Two gripshifters inside out.

SRAM Attack 9-speed

This is the old shifter in my Quest, the Shimano compatible 9-speed SRAM Attack. It was working fine, even after 10.000km, but I wanted to change to a 10-speed system and an SRAM XX derailer with the typical 1:1 ratio, while the Shimano shifters operate at a 1:2 ratio. So I needed another shifter. There is a retention spring at the top of the photo that does the actual shifting, clicking into the 9 recessions in the body.
Note the long coil spring, bent around the shaft that you can barely see (covered in white grease) at the bottom of the photo. It's function is to give a bit of resistance to your hand while shifting, but also to ensure that the shifter does not accidentally shift because of the derailer spring that is constantly pulling on the cable. This pulling on the cable of the derailer spring is the reason why shifting to a smaller cog is lighter to do than shifting to a bigger cog.
When my hands are sweaty, I have so little grip on the gripshifter that I have to wear cycling gloves to be able to shift to bigger cogs.
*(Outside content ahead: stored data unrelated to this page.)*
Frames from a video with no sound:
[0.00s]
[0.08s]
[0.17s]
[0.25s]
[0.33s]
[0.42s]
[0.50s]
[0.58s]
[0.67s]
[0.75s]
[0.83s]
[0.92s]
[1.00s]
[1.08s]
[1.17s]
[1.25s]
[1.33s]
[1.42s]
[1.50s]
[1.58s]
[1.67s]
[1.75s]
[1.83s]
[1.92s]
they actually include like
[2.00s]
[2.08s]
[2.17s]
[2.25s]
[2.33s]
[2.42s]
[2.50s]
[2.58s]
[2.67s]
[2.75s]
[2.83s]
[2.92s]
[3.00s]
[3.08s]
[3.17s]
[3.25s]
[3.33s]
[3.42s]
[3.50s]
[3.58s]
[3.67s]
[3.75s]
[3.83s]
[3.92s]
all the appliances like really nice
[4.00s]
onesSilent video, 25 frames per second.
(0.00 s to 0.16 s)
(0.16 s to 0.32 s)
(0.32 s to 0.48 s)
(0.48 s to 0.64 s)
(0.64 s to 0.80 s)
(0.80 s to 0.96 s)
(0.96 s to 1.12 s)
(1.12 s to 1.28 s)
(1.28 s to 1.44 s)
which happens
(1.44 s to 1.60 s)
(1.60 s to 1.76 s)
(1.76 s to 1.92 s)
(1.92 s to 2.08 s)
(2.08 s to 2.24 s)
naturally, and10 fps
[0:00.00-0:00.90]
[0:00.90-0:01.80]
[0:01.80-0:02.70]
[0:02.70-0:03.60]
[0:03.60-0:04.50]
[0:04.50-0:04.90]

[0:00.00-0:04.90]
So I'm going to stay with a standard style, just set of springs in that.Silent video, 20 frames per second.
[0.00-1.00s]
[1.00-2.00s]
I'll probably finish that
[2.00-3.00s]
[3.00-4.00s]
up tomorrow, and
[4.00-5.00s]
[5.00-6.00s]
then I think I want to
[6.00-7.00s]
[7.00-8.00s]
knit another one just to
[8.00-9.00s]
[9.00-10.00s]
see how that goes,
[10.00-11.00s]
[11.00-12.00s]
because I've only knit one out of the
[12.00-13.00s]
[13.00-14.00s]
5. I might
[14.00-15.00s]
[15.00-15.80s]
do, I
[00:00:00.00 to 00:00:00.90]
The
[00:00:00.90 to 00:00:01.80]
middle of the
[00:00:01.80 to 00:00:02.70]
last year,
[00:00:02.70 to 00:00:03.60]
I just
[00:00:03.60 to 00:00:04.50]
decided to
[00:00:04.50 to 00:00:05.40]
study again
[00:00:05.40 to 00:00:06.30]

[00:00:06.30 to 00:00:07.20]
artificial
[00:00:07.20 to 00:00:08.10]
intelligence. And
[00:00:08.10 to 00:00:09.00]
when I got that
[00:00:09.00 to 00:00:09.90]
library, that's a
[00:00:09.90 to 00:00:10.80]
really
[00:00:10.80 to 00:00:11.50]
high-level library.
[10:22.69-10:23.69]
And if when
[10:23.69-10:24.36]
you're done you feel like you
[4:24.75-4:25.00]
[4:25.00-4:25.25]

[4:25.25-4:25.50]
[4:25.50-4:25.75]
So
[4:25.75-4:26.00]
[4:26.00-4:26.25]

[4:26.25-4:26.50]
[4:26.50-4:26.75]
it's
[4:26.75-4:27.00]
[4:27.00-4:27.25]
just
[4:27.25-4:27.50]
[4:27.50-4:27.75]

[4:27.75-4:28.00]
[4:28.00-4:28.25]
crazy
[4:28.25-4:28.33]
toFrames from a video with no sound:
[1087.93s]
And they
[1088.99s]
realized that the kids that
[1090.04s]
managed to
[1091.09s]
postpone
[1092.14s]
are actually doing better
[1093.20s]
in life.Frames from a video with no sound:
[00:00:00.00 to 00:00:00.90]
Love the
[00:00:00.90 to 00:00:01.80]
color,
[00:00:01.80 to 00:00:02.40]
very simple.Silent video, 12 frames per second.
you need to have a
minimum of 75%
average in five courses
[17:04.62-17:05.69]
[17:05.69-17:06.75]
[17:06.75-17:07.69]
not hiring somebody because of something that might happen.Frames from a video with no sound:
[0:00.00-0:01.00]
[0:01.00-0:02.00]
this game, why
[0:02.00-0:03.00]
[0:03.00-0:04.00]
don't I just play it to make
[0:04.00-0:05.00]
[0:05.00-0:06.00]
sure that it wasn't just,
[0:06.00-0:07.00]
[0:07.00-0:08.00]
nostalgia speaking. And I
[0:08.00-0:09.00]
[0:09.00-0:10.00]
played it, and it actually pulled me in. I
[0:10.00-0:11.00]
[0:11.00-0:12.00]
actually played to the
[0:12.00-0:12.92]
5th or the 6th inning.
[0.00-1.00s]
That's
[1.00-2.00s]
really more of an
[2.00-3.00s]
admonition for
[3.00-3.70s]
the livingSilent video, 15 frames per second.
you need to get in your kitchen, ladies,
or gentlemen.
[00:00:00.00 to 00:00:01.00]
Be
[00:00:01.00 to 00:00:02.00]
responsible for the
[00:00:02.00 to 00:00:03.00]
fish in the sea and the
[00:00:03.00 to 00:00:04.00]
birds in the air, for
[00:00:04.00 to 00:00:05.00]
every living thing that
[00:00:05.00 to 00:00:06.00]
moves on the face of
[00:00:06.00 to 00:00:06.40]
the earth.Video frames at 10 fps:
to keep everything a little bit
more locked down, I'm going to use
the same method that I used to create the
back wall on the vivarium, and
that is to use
In a hilly time-trial I once wasn't able to shift for an hour because I forgot to put on my gloves. I was p*ssed!




SEC 10-speed

 This is the newly installed SEC shifter that I mentioned in an earlier post about lightweight components. Now you can see why it is lighter: no grease inside. Just kidding, but the SEC  is not made any more complicated or heavier than strictly necessary. 
The basic principle of the two shifters are alike, but there are some differences. First, SEC doesn't have the long coil spring around the shaft, so it depends solely on the retention spring to counter the constant force of the derailer spring.
A second difference is that the recessions are not made in the outer body of the shifter. Instead there is a separate white part that you can take out. That is a smart idea of SEC: they only had to make one body cast for different systems. 8-, 9-, or 10-speed, Shimano or SRAM compatible, it's all the same shifter. The only thing they need to do at the factory is to mount the appropriate white part that has the recessions that you need for your system. The odd thing in this is that the SRAM compatible version is more expensive than the Shimano compatible. It's just marketing.......



SEC retention spring

This retention spring of the SEC shifter is much stiffer (shorter and thicker) than that of the SRAM. Still the shifting is much lighter, so I don't need cycling gloves anymore.
How this shifter will hold up in the long run? We'll see....



 NB: the reasons for changing to a 10-speed system is because I want the steps to be as small as possible, while retaining the total range. Why not have 11-speed than? Campagnolo has it, but the price tag simply becomes to hefty for me and the derailers and cassettes of Campagnolo do not give the wide range that I want.